After we ate and drank lemongrass tea Toby made in a wood-fired samovar on the deck, after baked apples and conversation and three year-old Asek, Toby and Indira's son, clambering up the spiral staircase and pushing over the rocking chair, I passed out strips of paper made out of elephant dung.  My step-daughter Elli brought the paper from South Africa.  I wanted it to be biodegradable.  I read the May 1 reading from the Book of Awakening out loud.  It begins this way:

"There is very little difference between burying and planting.  For often, we need to put dead things to rest, so that new life can grow.  And further, the thing put to rest -- whether it be a loved one, a dream, or a false way of seeing -- becomes fertilizer for the life about to form . . . One self carries us to the extent of its usefulness and dies.  we are then forced to put that once beloved skin to rest, to join it with the ground of spirit from which it came, so it may fertilize the next skin of self that will carry us into tomorrow . . . For every moment of joy sprouting, there is a new moment of struggle taking root.  We live, embrace, and put to rest our dearest things, including how we see ourselves, do so we can resurrect our lives anew."

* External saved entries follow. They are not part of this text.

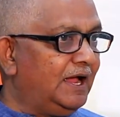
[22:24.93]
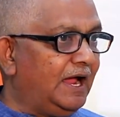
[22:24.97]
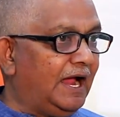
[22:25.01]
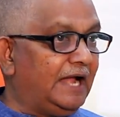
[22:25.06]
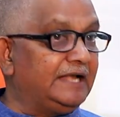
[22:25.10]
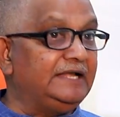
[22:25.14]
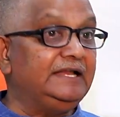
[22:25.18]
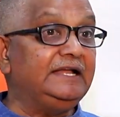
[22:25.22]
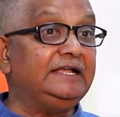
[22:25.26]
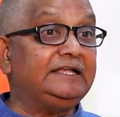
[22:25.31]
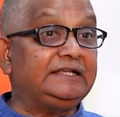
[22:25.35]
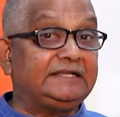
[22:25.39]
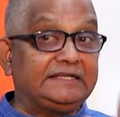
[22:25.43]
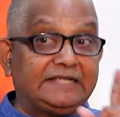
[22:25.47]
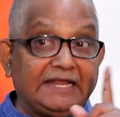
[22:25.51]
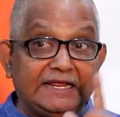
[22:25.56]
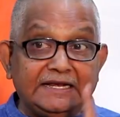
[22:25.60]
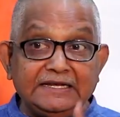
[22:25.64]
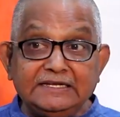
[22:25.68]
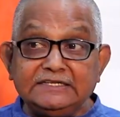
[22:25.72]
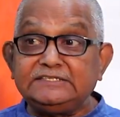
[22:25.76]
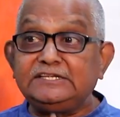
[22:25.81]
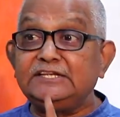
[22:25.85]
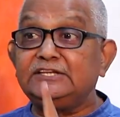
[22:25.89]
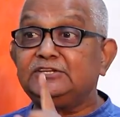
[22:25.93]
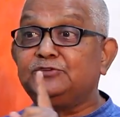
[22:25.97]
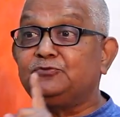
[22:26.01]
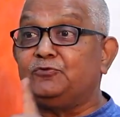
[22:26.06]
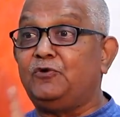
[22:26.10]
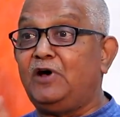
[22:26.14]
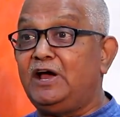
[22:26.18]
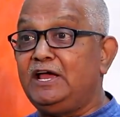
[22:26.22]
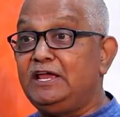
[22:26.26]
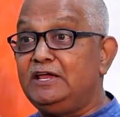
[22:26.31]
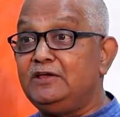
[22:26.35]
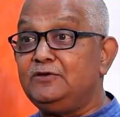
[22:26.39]
and he tells his
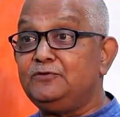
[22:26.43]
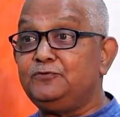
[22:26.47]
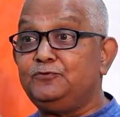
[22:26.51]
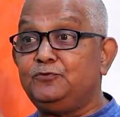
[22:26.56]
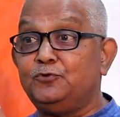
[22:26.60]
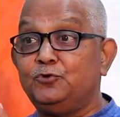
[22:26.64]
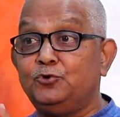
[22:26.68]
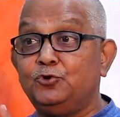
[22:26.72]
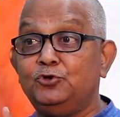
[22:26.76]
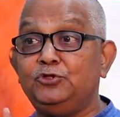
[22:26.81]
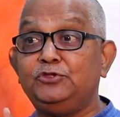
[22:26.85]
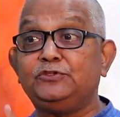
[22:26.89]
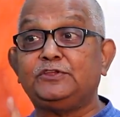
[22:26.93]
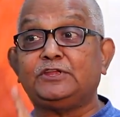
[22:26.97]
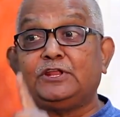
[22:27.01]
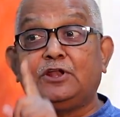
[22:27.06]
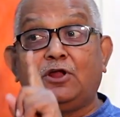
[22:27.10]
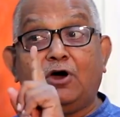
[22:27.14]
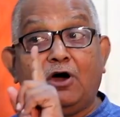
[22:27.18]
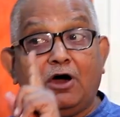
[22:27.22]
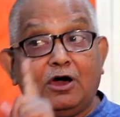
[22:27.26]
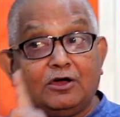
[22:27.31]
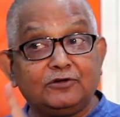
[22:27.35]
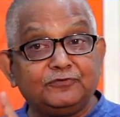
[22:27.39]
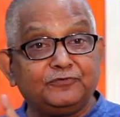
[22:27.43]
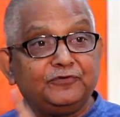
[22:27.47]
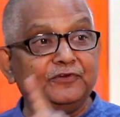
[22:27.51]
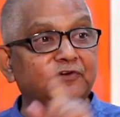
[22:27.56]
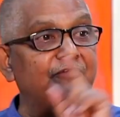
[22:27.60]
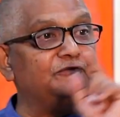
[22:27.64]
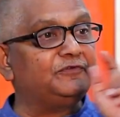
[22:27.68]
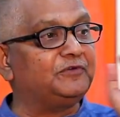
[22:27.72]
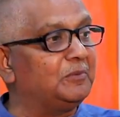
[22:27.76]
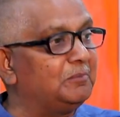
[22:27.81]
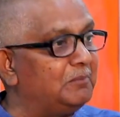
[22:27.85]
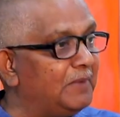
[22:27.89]
wife, who is an
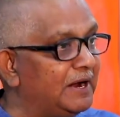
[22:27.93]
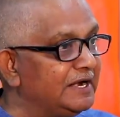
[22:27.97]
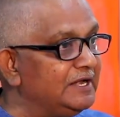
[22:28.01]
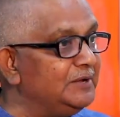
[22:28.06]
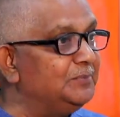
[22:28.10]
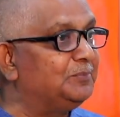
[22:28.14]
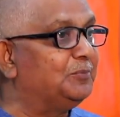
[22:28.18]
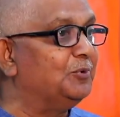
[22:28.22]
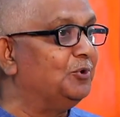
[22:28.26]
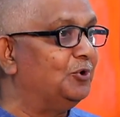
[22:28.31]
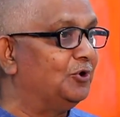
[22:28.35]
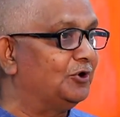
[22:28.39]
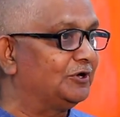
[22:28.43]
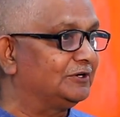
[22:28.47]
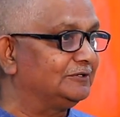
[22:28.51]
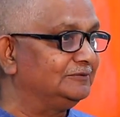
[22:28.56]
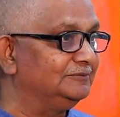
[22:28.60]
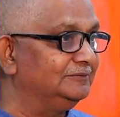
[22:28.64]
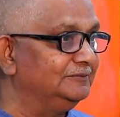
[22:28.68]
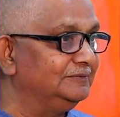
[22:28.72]
orphan from Manipur,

With our slips of paper, in our socks, we stepped out onto the porch into the cold spring air.  I'd placed dirt in the bottom of a big pot, and we named the things we were shedding out loud, the things that had outlived their usefulness and we dropped them into the container that was both planter and grave.  I realized that on my slip, I hadn't written "cancer."  I scribbled it on the elephant dung as an afterthought, maybe a superstition.  As with Trudy, the healing and living and dying cast a spring evening's shadow across the crab and all its nasty business.  It wasn't the point, or the reason.  In that moment, it was nothing.  Then I poured dirt over our old skins to pot's brim and brought it inside to the living room, where all my starts are arranged on a table in a south-facing window.  I separated one tomato plant from the rest and planted it in the dirt as my friends sang Old Lang Syne, and then I watered it.  "We'll take a cup of kindness yet for auld lang syne" are some of the original words by poet Robert Burns, descendent of Celts.  Then we placed the potted plant on the floor and stood in a circle holding hands around it.  Except for Asek, who wove around us in a May Day dance, like we were the Maypole, and he was holding the ribbon and weaving it around our legs, binding together our resurrected selves.  Happy New Year.

P.S.  The "cup of kindness" calls to mind a song by Emmy Lou Harris, which brings us back to Mary again.  I listened to her song "Cup of Kindness" repeatedly before and during cancer treatment:  "And when Mother Mary finally comes to call, she can pass right through your heart, and leave no trace at all.  While you were waiting for the sacred and divine, she was standing right beside you all the time . . . The cup of kindness never will run dry."